Now, imagine a world where ESPN has a stable of teams with individual contracts, and even more incentives to choose winners and losers. If it sounds a little Orwellian, that's probably because it is.

- - -

Some will counter that I'm arguing against something that is, to an extent, already in place. College football already has rich programs and poor programs. But this would be further stratifying the upper class, essentially creating a class of ultrawealthy programs that would consist of a little more than 10 percent of the current FBS and an even smaller share of NCAA football programs. That's capitalism run amok, the kind of free-market zealotry that we've discussed before in relation to the amateurism debate.

Eventually, some programs would be able to attempt to catch up. Middle-class programs like Arkansas and South Carolina in the SEC or specialty programs like Louisville in the Big East would be able to create online "networks" that could provide a smaller revenue stream for fan bases that probably number in the low hundreds of thousands. But these would be a pittance compared to what the bigger-dollar schools would be raking in with their networks. And already-strapped programs like Iowa State or even Boise State would have few fans willing to pay even a nominal monthly fee to subscribe to those networks. Many of them would be wiped out or forced to realign themselves into a different subdivision.
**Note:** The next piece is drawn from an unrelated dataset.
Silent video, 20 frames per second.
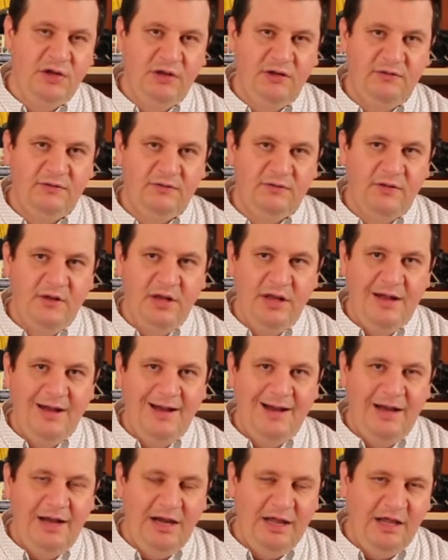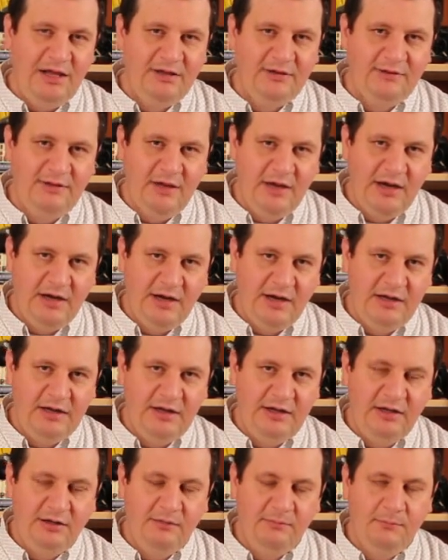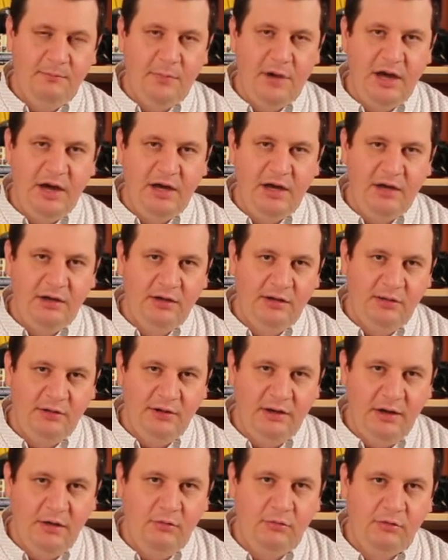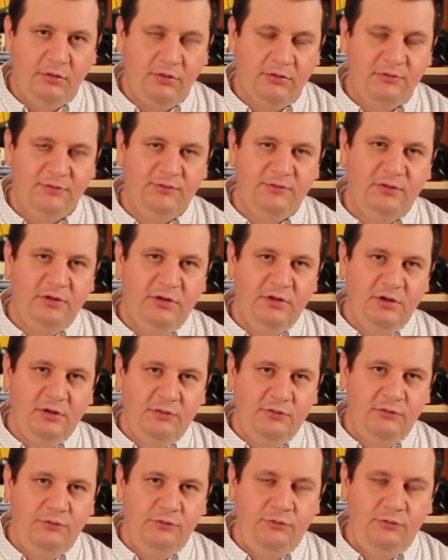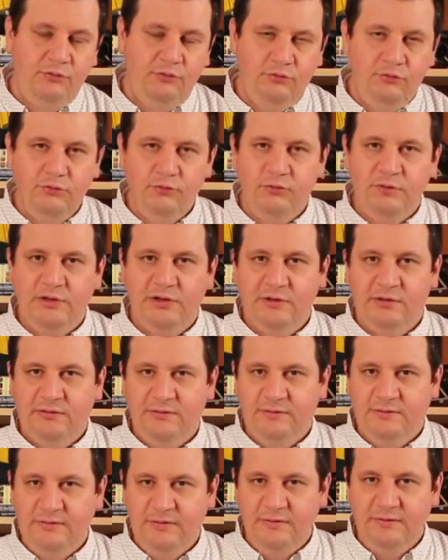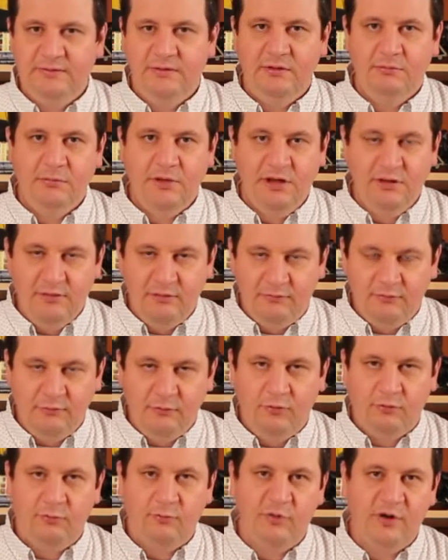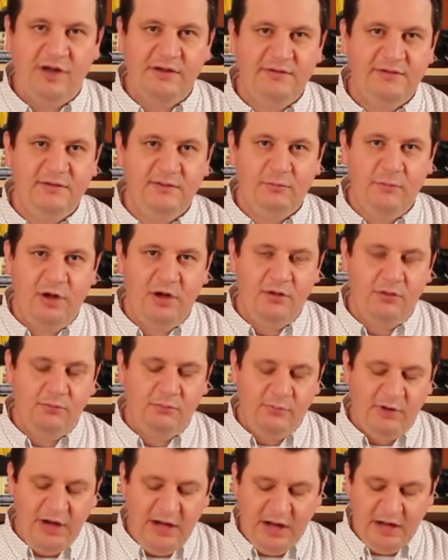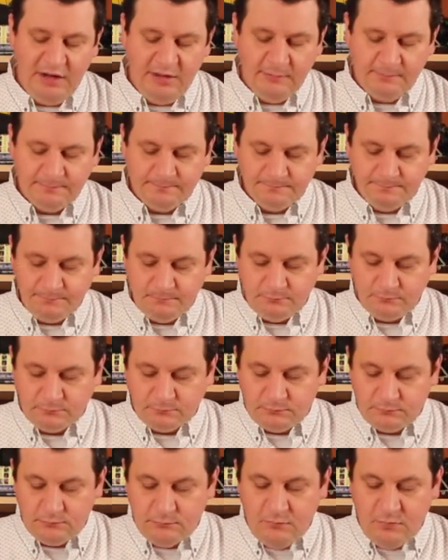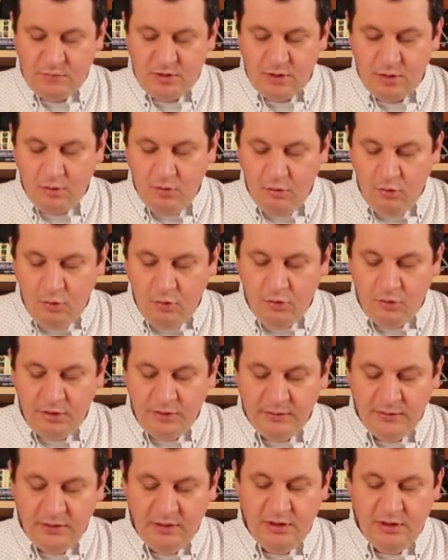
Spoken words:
is linked directly by neurons to the system and therefore processed by your brain, or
And even if Texas is the only program that ever sets up its own network -- isn't that worse, in a way? Isn't that now saying that there is one special program in the country that gets the benefits of having a megadeal with ESPN, and the rest of us just have to live with it?

It's not that Texas is evil for cutting its deal with ESPN -- I don't know of a university that would turn down $15 million a year and its own channel, regardless of what you might hear from presidents of institutions who just haven't thought of it yet. And it's certainly not that we need a "commissioner" of college football, because the arbitrary decision-making of pro commissioners has made it clear that a commissioner model has its own problems. (Besides, what the heck is Mark Emmert doing if not looking out for the interests of the game?)

It's simply that the NCAA needs to do what it is supposed to do in the first place -- lead, and look out for the interests of all of its members institutions. Cutting off access to high-school games as part of an effort to decrease the competitive problems the LHN might represent is a step in the right direction, but it's not going to fix the problem. For once, the NCAA might have to show a little spine, and rally the majority of its member institutions that might be ill-served by the LHN and its successors to find some way to bury the idea once and for all. Yeah, I know. I'm not holding my breath, either.

So, the only hope that the fans of the 105-110 programs who wouldn't be able to set up their own network can do is wait and hope that the Longhorn Network fails. Or dread the prospect of becoming second-class citizens in DeLoss Dodds' brave new world.